With the pictures removed, reproduce exactly the lines from the one that contains "[541.56-542.56s]" through the last line of the entries below.
** TASK DATA follows **
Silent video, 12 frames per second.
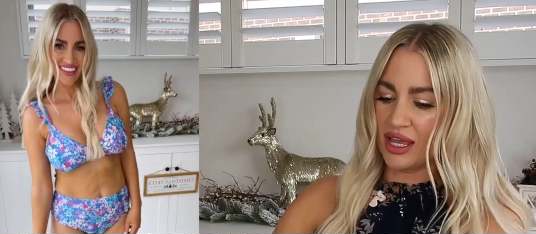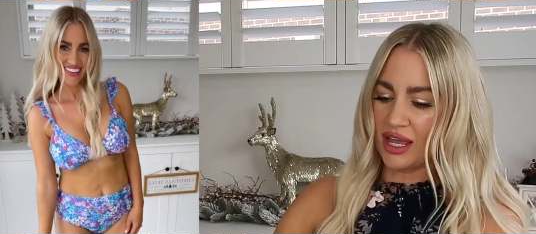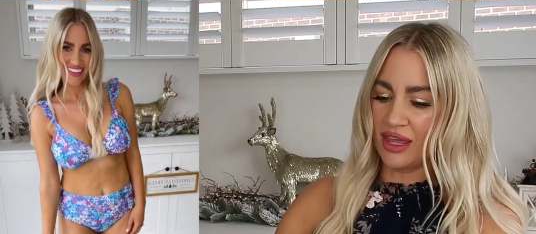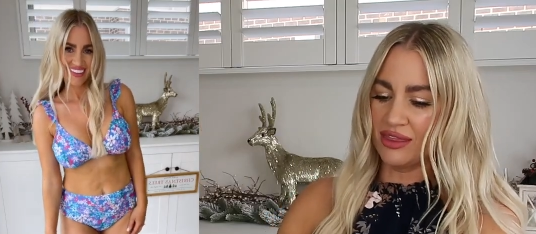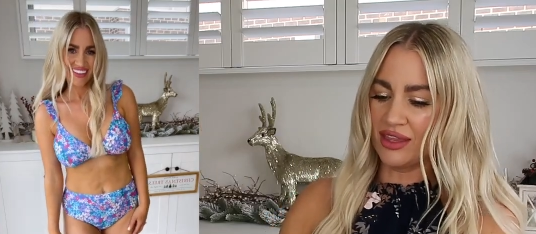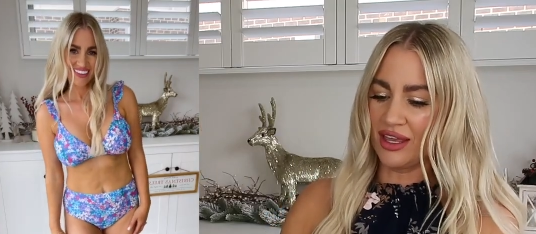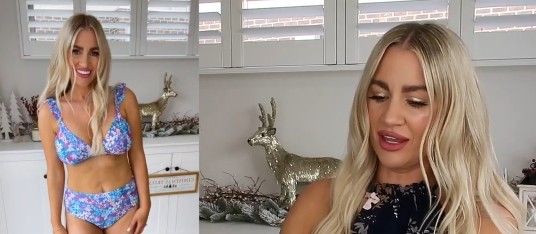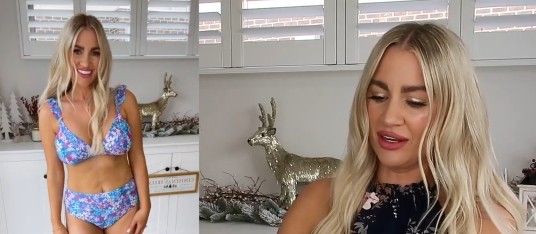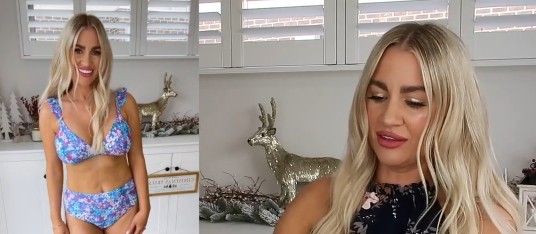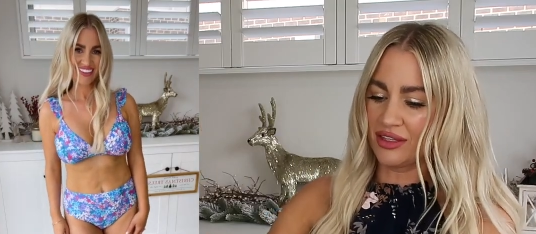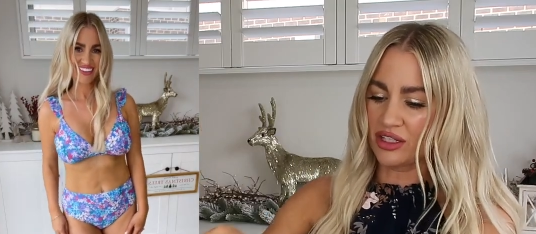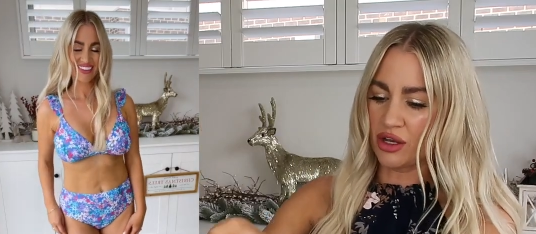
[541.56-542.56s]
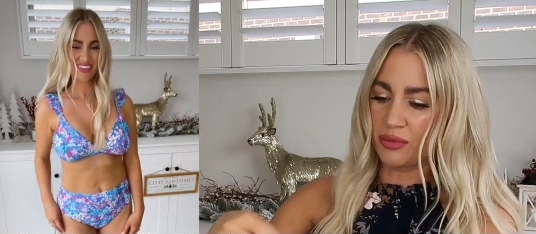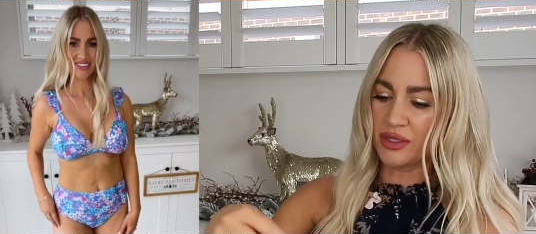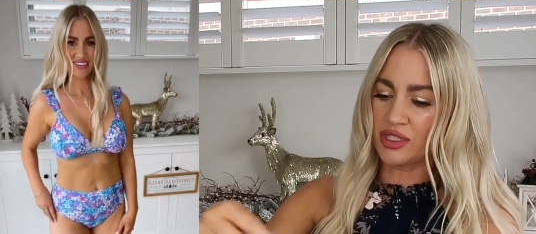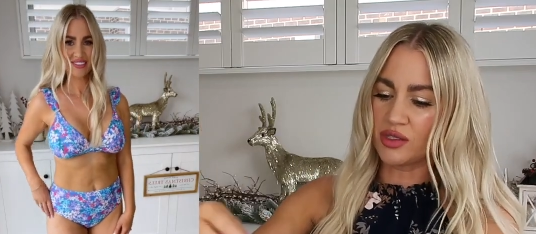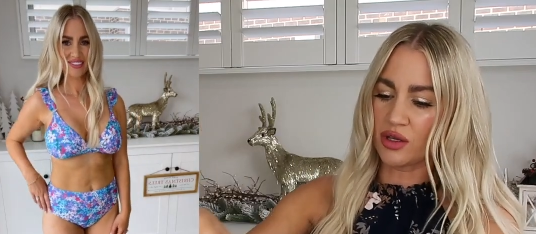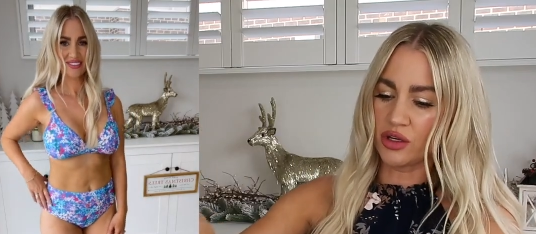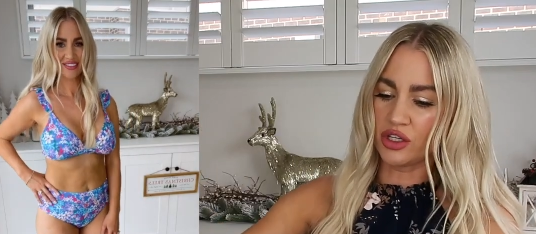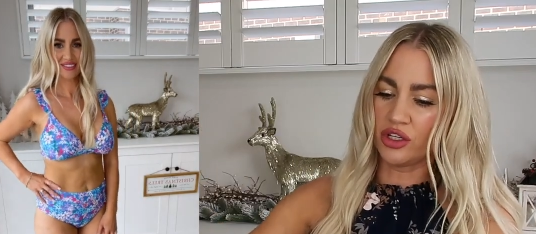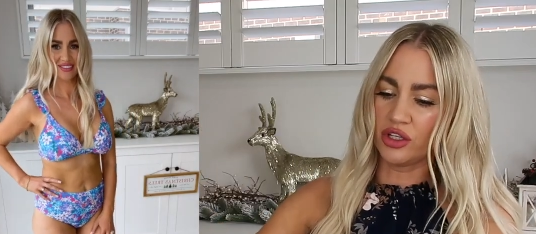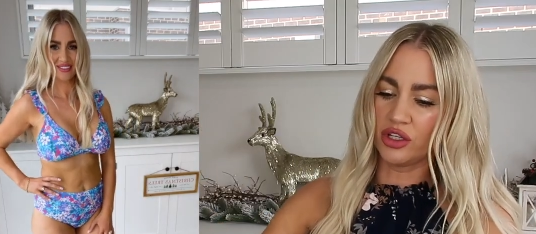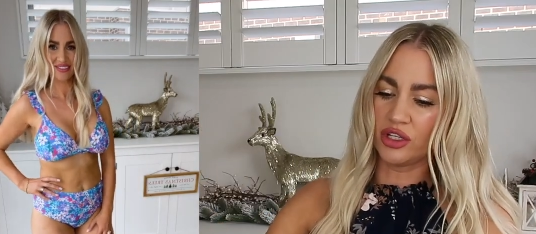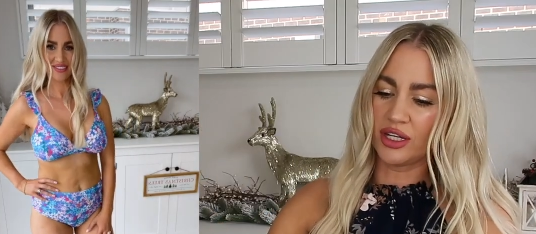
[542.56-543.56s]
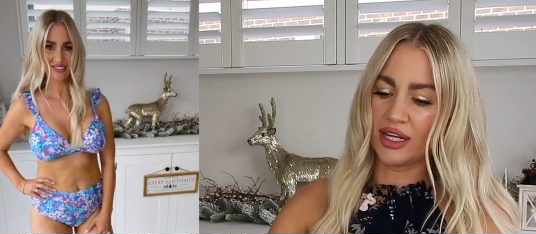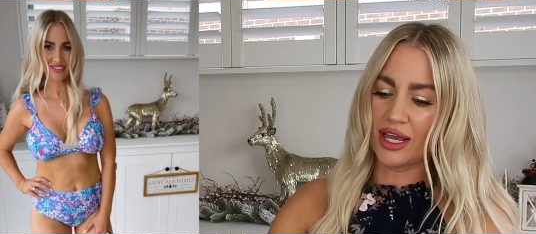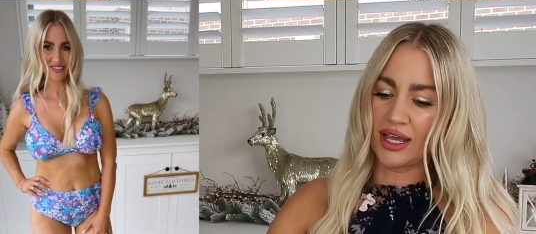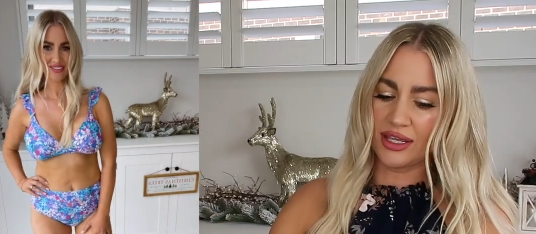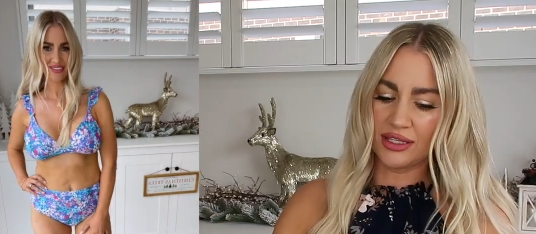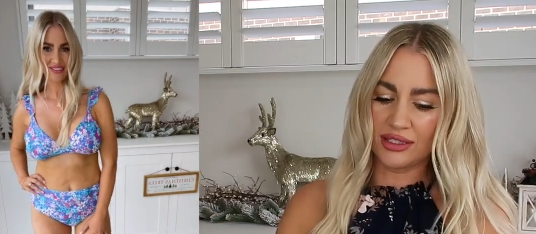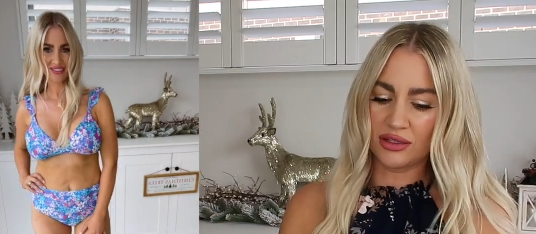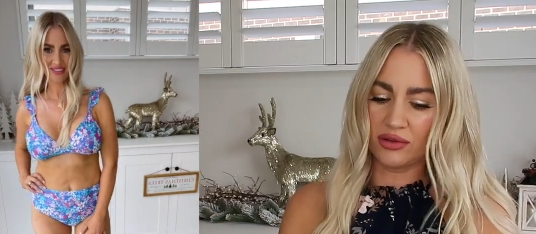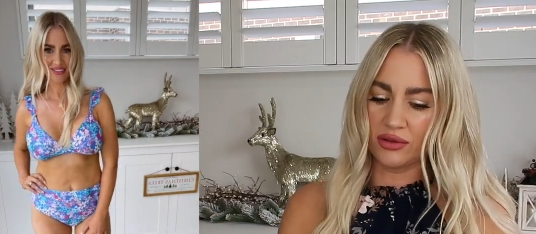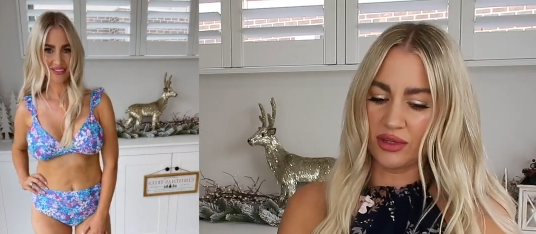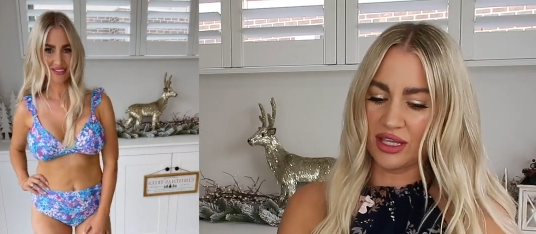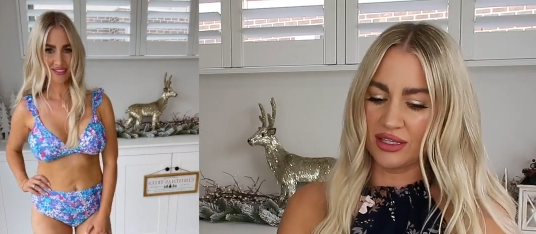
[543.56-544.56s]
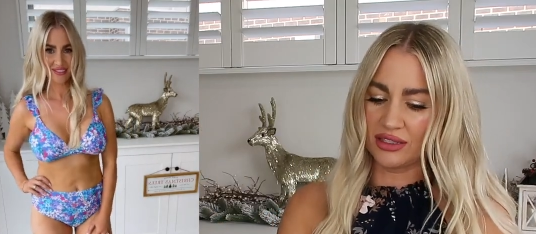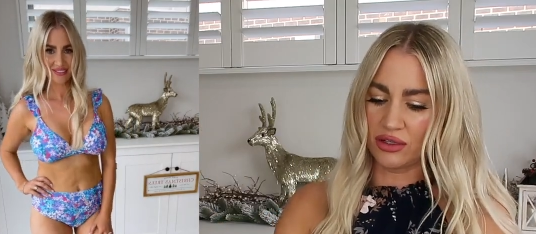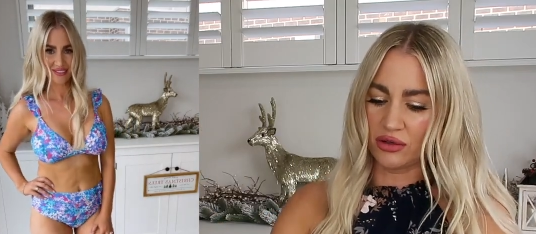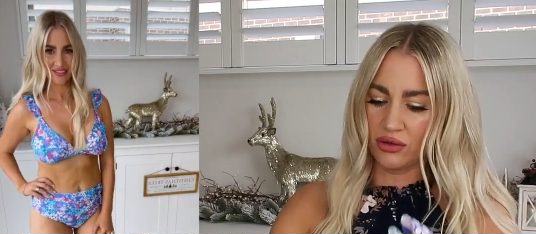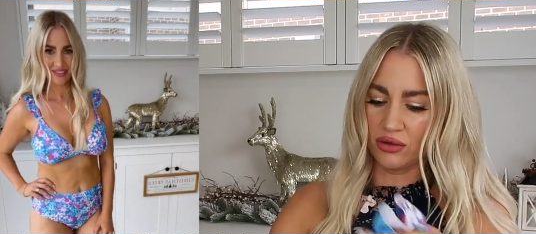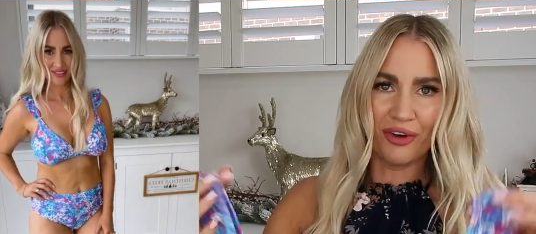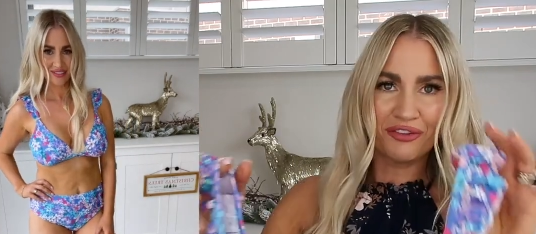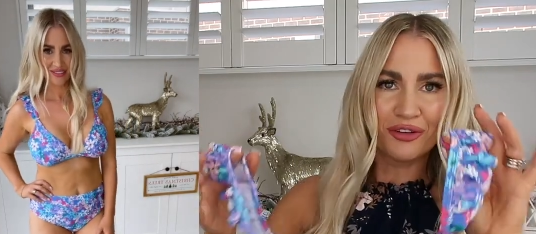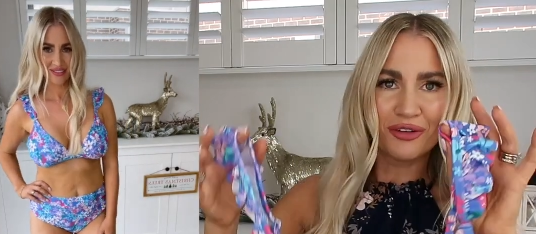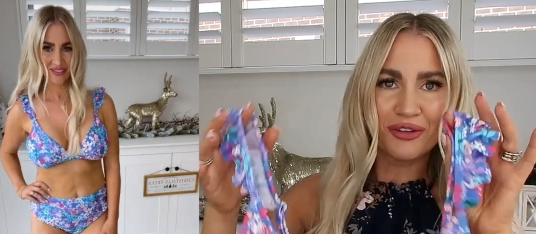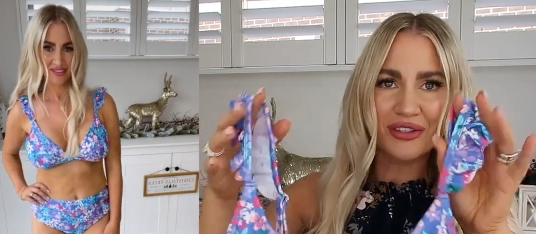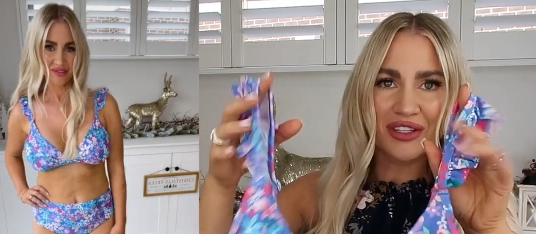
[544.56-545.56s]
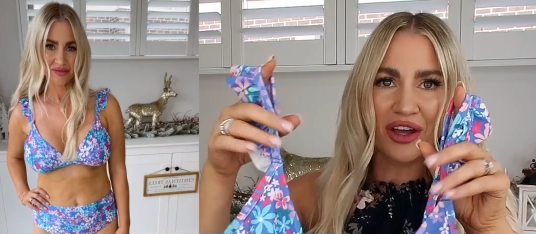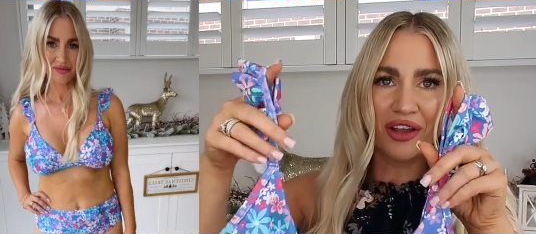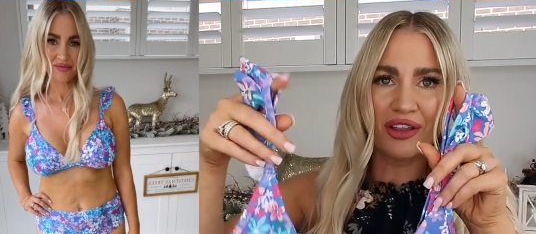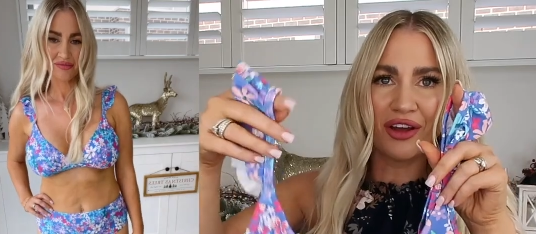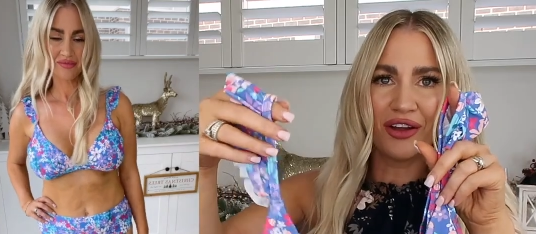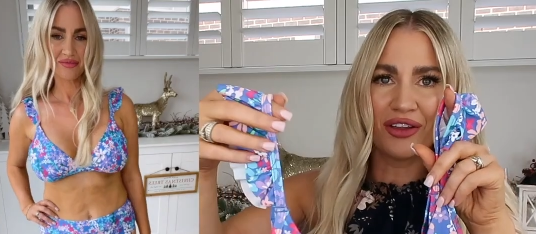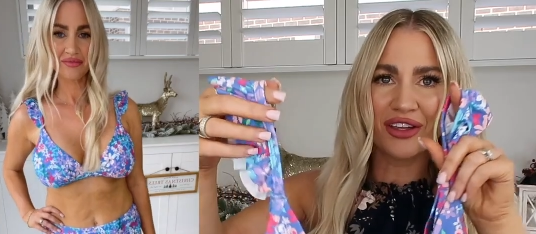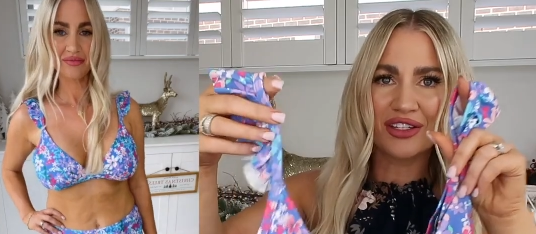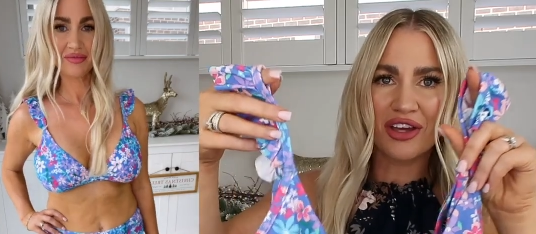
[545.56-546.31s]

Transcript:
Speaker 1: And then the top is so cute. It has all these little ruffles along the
** End of TASK DATA **
**ANSWER**
[541.56-542.56s]
[542.56-543.56s]
[543.56-544.56s]
[544.56-545.56s]
[545.56-546.31s]

Transcript:
Speaker 1: And then the top is so cute. It has all these little ruffles along the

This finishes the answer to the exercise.